ですが、多くのタモキシフェン錠には10mgのものもあります。

この10mgが存在する目的はいろいろあるのでしょうが、「飲み忘れた時に、次に飲むまでのつなぎで10mgだけ飲む」ために使うのは、原理的にまったく問題のない使い方のはずです。

飲み忘れたことを気付いた時刻を12時間ではなく8時間で区切って、8時間後~16時間後に飲み忘れに気付いた時には、タモキシフェン10mgを飲む、という使い方ができるはずです。(8時間後までに気付けば、通常の20mg錠を飲む、16時間後~24時間後に気付いたら、何も飲まない)

この提案に対して、おそらく多くの医師は「そんな細かいことをする必要なんかない。

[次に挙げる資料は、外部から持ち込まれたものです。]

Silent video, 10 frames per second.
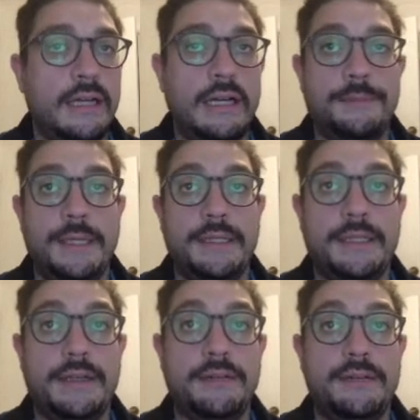Anything
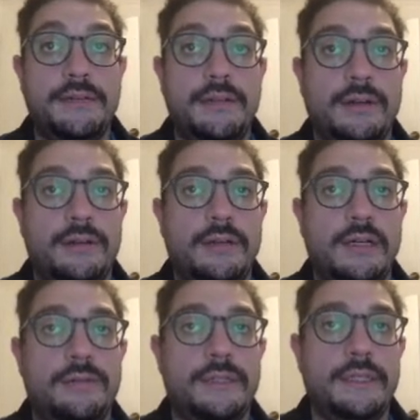else? No, not
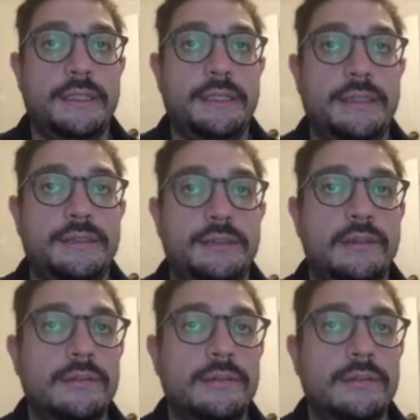really. That's all.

」や「そんな細かいことをしても意味がない。」などと思うはずです。

ですが、乳がんの治療は、患者の心の問題が大きいことは、どの医師も認めるところです。

こういう細かい対処をすることによって、飲み忘れた時の罪悪感を少しでも和らげることができると医師に伝えれば、10mg錠を処方してくれる医師もいるかもしれません。